Low Risk

1. INTRODUCTION

Low-risk investing is a portfolio strategy, where buying low-risk and selling high-risk stocks have historically delivered superior risk-adjusted returns. More precisely, the reported alphas in several publications vs. the FF-3 factor model are impressive. Some even argue that the low-risk anomaly is the key challenge of the efficient market hypothesis or to cite it directly from Ang (2014) [1]:

 

The risk anomaly is that risk - measured by market beta or volatility - is negatively related to returns. Robin Greenwood ... said in 2010, ‘We keep regurgitating the data to find yet one more variation of the size, value, or momentum anomaly, when the Mother of all inefficiencies may be standing right in front of us - the risk anomaly’ .  

 

One of the first studies showing a negative relation between risk and return is Haugen and Heins (1975) [2] and Jensen, Black and Scholes (1972) [3]. In more recent years, Ang et al. (2006) [4] show for US data and Blitz and van Vliet (2007) [5] for global data that the anomaly still exists.

 

2.OVERVIEW OF DIFFERENT VERSIONS

Generally, several versions of low-risk investing are circulating in the finance literature and are used in investment management practice: low volatility, low beta, low idiosyncratic volatility and minimum variance.

Low Volatility:

The volatility is simply obtained by using the standard deviation of the return series of each stock over a defined time window.

 

Low Idiosyncratic Volatility:

In order to obtain the idiosyncratic risk of a stock, we need to correct the return for systematic risks. This can be achieved for stock $i$ by running a time series regression of the following form:

 

$r_{i,t}= \beta_{i,Mkt}r_{mkt,t}+ \beta_{i,smb}r_{smb,t}+ \beta_{i,hml}r_{hml,t}+ \beta_{i,umd}r_{umd,t}+ \epsilon_{i,t}\tag{1}$

 

and then calculating the standard deviation of the residual from regression above, where both the time window of the regression and the residual needs to be defined. Alternatively, one could use simply a univariate regression with only the market as independent variable.

 

Low beta:

Calculate each stock’s beta at each rebalance date. You could simply use the same regression as above and use the market beta $\beta_{Mkt}$ as a proxy or you follow simply the method used in Frazzini and Pedersen (2014) [6], where the authors make use of the beta decomposition: $\beta_{i,Mkt}=\rho_{i,t}\frac{\sigma_{i,t}}{\sigma_{mkt,t}}$ and measure the correlation($\rho_{i,t}$) over a longer period than the $\sigma$’s as they argue volatilities are in general not as persistent as correlations and hence, obtain a more forward looking measure to reduce errors in the measurement of the $\beta$s.

 

Relation of Low vola, low beta and low idiosyncratic volatility:

The three concepts are related in the following way:

 

$\underbrace{\sigma_{i,t}}_{Low Vola} = \sqrt{\underbrace{\beta_i^2}_{(\text{Low Beta})^2}\sigma_{mkt,t}^2 + \underbrace{\sigma_{\epsilon}^2}_{(\text{IVol})^2}}\tag{2}$

 

 

Minimum variance portfolio:

Instead of investing in the lowest decile portfolio simply by the previously described criterion, one might directly construct a minimum variance portfolio, by using the full covariance matrix of all available stocks. The covariance could be estimated by a simple $\beta$ - factorization of returns. However, Blitz and van Vliet (2007) [5]  find that by simply using the diagonal elements of the covariance (e.g. simple low volatility) one can achieve greater improvements than by using the full covariance structure.

 

3. PRACTICAL IMPLEMENTATION

The practical implementation of the strategy strongly depends on what type of investor you are. The challenge for a pure equity, long only investor, who is benchmarked against the market is to reduce tracking-error or almost equivalently to increase beta, as typically the low-decile portfolio has a $\beta$ around 0.65 and 0.75.
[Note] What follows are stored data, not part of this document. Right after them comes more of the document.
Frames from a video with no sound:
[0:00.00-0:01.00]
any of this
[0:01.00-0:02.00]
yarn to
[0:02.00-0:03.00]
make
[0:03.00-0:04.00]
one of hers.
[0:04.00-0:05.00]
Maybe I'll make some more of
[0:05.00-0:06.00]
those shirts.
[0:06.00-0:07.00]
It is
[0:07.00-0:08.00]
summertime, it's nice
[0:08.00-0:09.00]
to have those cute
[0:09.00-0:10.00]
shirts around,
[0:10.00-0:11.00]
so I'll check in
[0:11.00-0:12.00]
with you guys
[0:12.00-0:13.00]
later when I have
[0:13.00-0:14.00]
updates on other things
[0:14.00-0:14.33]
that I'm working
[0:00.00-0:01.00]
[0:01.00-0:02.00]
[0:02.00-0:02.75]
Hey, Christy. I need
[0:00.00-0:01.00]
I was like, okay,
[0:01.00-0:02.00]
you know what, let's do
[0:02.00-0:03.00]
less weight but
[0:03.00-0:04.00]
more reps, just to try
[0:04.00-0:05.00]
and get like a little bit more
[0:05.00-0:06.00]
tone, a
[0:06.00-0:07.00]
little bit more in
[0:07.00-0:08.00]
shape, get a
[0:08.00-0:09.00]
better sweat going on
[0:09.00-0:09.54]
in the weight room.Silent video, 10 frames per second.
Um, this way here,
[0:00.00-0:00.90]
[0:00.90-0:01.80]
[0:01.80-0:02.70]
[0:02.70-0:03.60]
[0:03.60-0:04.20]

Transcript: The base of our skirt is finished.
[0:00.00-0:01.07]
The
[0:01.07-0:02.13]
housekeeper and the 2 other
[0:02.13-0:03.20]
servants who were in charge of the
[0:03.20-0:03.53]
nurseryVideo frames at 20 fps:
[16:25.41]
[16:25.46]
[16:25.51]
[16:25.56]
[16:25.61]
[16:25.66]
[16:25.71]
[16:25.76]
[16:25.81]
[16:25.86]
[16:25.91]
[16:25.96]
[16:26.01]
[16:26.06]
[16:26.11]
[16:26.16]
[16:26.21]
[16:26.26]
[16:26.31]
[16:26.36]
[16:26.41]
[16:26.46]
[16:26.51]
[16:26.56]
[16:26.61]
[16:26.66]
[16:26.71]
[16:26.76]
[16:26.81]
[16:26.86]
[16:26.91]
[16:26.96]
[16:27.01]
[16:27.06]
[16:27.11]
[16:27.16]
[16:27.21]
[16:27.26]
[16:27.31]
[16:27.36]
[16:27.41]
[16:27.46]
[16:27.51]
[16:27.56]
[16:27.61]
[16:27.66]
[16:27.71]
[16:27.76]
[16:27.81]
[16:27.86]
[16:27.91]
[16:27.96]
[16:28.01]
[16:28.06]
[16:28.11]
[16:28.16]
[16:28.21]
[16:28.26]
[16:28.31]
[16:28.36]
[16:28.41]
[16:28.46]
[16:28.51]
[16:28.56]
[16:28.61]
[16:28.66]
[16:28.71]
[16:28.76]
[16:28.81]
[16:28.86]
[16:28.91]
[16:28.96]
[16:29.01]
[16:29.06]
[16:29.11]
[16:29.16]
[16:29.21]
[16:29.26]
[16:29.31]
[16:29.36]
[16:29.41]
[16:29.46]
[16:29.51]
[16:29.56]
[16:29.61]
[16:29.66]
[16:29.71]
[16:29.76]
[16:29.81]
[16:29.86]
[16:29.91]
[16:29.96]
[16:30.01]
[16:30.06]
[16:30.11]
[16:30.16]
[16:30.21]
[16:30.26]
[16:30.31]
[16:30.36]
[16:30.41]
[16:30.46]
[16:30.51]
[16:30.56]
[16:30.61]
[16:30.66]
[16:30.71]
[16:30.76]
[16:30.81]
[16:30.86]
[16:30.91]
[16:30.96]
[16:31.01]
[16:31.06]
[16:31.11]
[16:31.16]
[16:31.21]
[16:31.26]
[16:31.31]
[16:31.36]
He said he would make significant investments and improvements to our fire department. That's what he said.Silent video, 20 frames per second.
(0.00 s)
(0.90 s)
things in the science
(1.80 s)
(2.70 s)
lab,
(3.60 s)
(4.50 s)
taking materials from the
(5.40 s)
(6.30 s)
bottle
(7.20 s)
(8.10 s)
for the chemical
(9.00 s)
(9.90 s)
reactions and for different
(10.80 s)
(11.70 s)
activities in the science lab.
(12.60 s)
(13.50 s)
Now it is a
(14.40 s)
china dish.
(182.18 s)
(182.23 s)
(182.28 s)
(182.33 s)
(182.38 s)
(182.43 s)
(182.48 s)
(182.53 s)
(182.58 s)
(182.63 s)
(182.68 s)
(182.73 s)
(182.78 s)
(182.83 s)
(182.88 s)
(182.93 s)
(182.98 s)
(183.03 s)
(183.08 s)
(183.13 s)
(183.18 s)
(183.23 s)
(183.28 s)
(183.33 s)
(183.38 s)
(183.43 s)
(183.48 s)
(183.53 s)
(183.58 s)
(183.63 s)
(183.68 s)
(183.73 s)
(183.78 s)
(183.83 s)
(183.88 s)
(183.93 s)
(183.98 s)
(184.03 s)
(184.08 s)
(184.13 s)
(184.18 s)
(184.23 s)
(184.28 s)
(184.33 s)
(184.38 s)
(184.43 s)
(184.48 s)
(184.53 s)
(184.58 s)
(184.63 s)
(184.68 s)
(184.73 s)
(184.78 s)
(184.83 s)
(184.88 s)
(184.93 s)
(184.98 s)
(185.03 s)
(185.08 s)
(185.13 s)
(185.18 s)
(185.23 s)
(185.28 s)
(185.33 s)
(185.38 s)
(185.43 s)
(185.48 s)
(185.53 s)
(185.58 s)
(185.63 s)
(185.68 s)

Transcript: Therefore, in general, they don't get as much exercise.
If you are a pension fund or multi-strategy manager with a sufficiently low equity portion in your benchmark life is a little easier. Let’s assume your benchmark is 60% cash and 40% equity, and furthermore, the $\beta$ of your low volatility portfolio is 0.7, you could simply hold a fraction of 0.4 *1/0.7 of the low volatility portfolio in your portfolio (if your constraints allow you to) to obtain a fairly beta neutral position vs. your benchmark.

 

Naturally, the question arises what time window to use to obtain the criteria described above. In general, we recommend to use rather longer time windows to estimate the FF $\beta$’s - a good starting point is three years of weekly (or even daily) data. The time window for the residuals can then still be chosen rather short, say 1-month (of daily) data, as suggested in  Ang et al. (2006) [4], or probably more appropriate, from a practical perspective, is a three year window (daily or weekly data) as used in Blitz and van Vliet (2007) [5] to reduce turnover. Additionally, the significant alphas of the long-short portfolio reported in Ang et al. (2006) [4] are driven more by the short position in high volatility stocks than in the long of the low volatility stocks. Blitz and van Vliet (2007) [5] on the other hand observe a more symmetric effects with using three year estimates. Combing this information, we have another argument for choosing a longer time window measuring the volatility. We note however, that the two studies use different set-ups - Blitz and  van Vliet (2007) [5]  use simple return volatilities, Ang et al. (2006) [4] – the FF-3 factor corrected idiosyncratic volatilities.

 

Some critique has been articulated that low-risk investing is partly a result of sector concentration and that the strategy profits from an implied value bias. Asness, Frazzini and Pedersen (2013a) [7] demonstrate that low-risk investing even does the work best when its implemented in a sectorneutral fashion. The authors conclude that neither the sector, nor value is the driving force of the strong performance of low-risk strategies.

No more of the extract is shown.